Rogers’ solution, in essence, is for white people to share the wealth. He has specific suggestions on how to do that, some of which are more controversial than others.

“Frankly, we can’t pull ourselves out of this by ourselves,” Rogers told me as we talked last week in the backyard of his northwest Evanston home.

I sat down across from Rogers as a white guy who grew up in a community with no Black people and lots of racist thinking. I’ve tried to do better in my own life, but maybe I should have put more effort to it.

Since the murder of George Floyd and the unrest that followed, I have struggled to find the right things to say, opting more often than not to say nothing.

Giving Rogers a platform on this Juneteenth week is my way of taking baby steps back into the conversation.

Rogers devotes part of his book to establishing his credentials to lead the conversation. I’m just going to stipulate he’s qualified.

Rogers is a self-described “race man.”

“I call myself a race man, because my life is devoted to the uplifting of the Black community,” he explained. “I see things through the lens of what’s in the best interest of Black people. I’m not one who says I don’t see race.”

Book cover

In his book, Rogers suggests four practical steps white people can take to help the Black community, all of which mirror his own personal practices.

For starters, he recommends giving 8.46% of our annual charitable donations over the next five years to one or more of the nation’s HBCUs, the Historically Black Colleges and Universities.

These are the schools that were created when Blacks were intentionally denied admission to the nation’s mainstream institutions of higher learning and which still play an important role today in educating Black students who otherwise could not afford a college education.

Why 8.46%? Rogers says he picked that number to match the 8 minutes, 46 seconds that Minneapolis police officer Derek Chauvin kneeled on George Floyd’s neck. The next printing of his book will change it to 9.21% in recognition of trial testimony indicating Chauvin was on Floyd’s neck even longer, he said.

Not terribly scientific perhaps, but let’s note it’s in the ballpark of 10%.

In a similar vein, Rogers suggests putting 8.46% of your bank savings in a black-owned bank and leaving it there for three years.

Black-owned banks do more to help Black businesses and homeowners, he argues, and the money is as safe as it would be in any other FDIC-insured bank.

One problem is there are only 21 black-owned banks left in the country, four of them in Illinois, according to Rogers.
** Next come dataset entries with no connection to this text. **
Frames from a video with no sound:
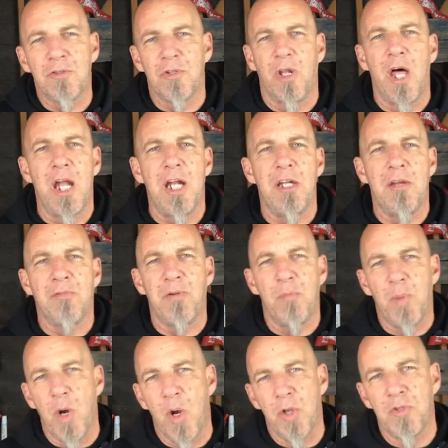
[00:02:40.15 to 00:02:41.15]
there's a lot of
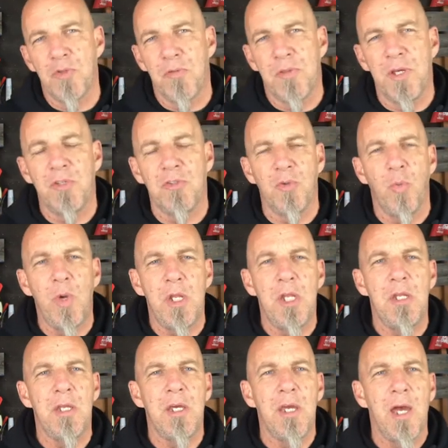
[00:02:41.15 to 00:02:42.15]
different parts and things that we
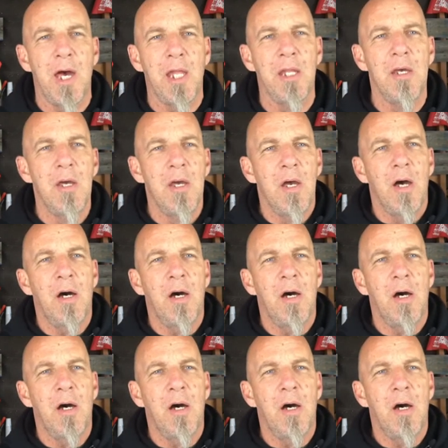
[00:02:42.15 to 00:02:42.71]
need to get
He also asks people to devote 8.46% of their household budget to supporting black-owned businesses, which he says are more likely to hire black workers. His book offers some hints on how to find them. Google helps.

Steven S. Rogers

That leaves us with Rogers’ last and biggest ask: Write a letter to your congressman in support of reparations.

Rogers believes every Black American age 18 and over who is descended from African slaves should receive a check from the U.S. government for $153,000 — the difference between the aforementioned average net worth of whites and Blacks.
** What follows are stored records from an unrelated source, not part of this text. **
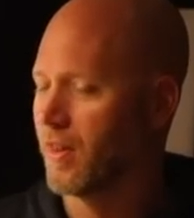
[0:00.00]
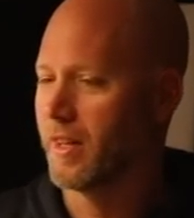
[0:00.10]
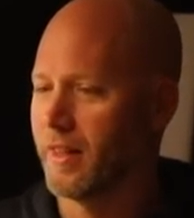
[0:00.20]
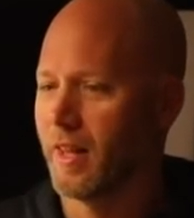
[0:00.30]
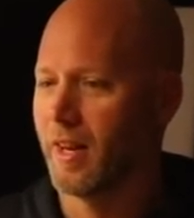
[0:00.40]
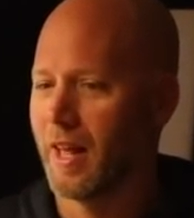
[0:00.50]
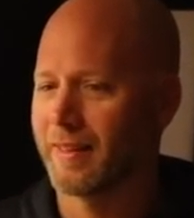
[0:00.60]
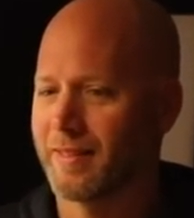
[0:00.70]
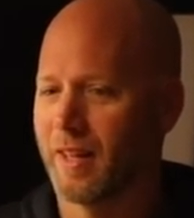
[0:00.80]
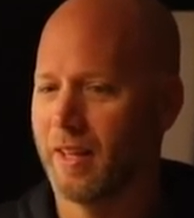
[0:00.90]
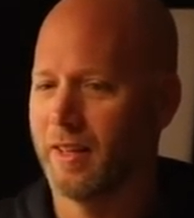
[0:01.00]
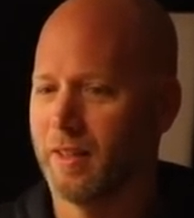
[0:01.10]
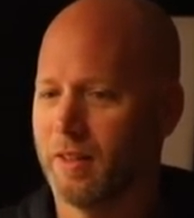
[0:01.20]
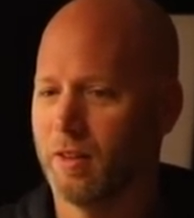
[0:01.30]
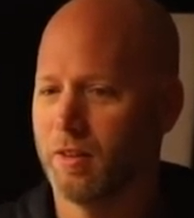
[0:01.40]
funny that last night
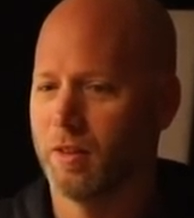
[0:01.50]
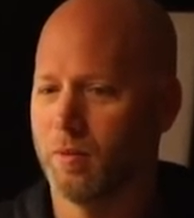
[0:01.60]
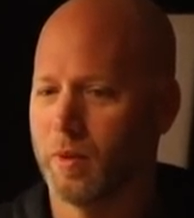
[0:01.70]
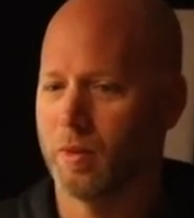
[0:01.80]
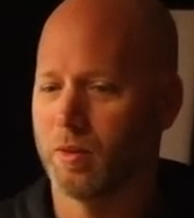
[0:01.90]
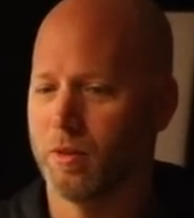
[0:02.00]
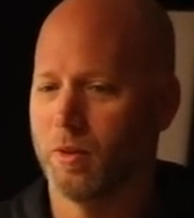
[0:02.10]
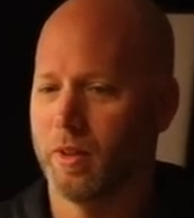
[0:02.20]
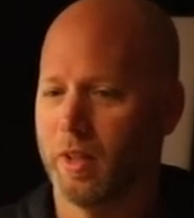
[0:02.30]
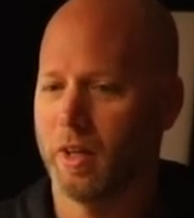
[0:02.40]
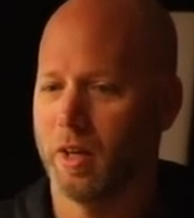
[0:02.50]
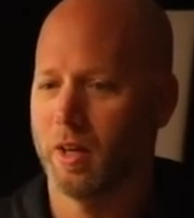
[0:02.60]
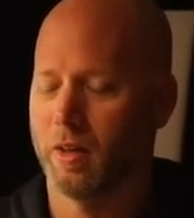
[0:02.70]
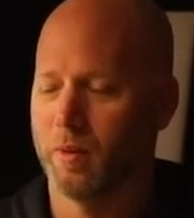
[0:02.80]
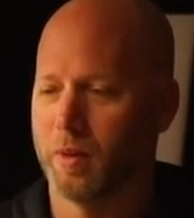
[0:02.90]
we were doing the
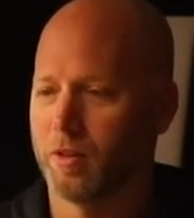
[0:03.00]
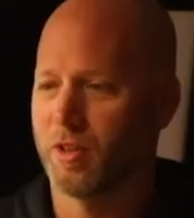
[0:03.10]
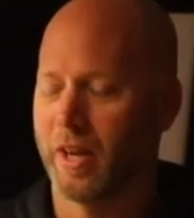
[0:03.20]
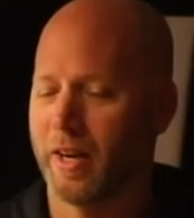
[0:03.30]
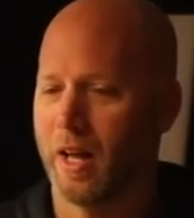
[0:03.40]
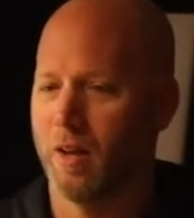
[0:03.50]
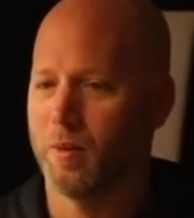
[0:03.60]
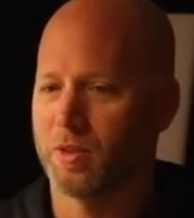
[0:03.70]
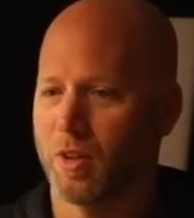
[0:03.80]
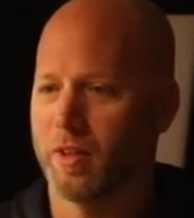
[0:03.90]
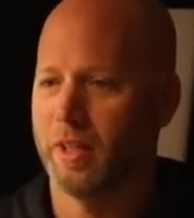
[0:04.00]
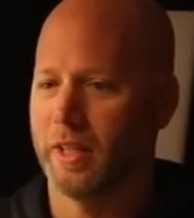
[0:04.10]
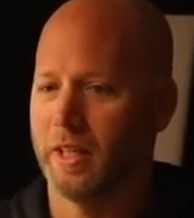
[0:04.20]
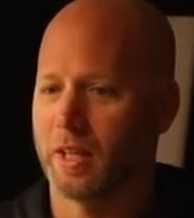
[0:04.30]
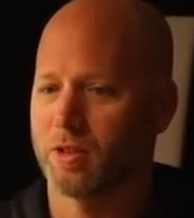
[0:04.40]
uh, we were just hanging out. We saw the
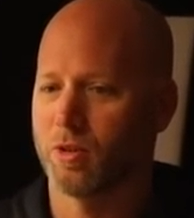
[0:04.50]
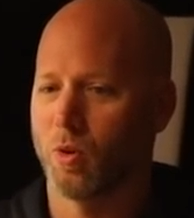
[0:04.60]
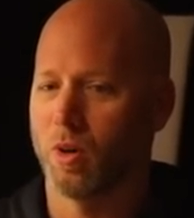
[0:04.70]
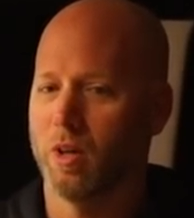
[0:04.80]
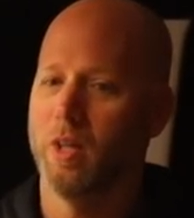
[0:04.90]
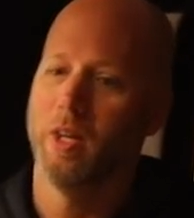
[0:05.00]
thingy next door.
The estimated $3 trillion cost would be less than the government spent to bail out the banks in 2008, he notes.

Even if we took all his other advice, Rogers says that won’t really solve the problem unless reparations are paid.

Most white people have a hard time wrapping their minds around reparations. I’m coming around.

I see some things here I could do. I hope some of you will, too. Maybe some day we can put this behind us and move forward together.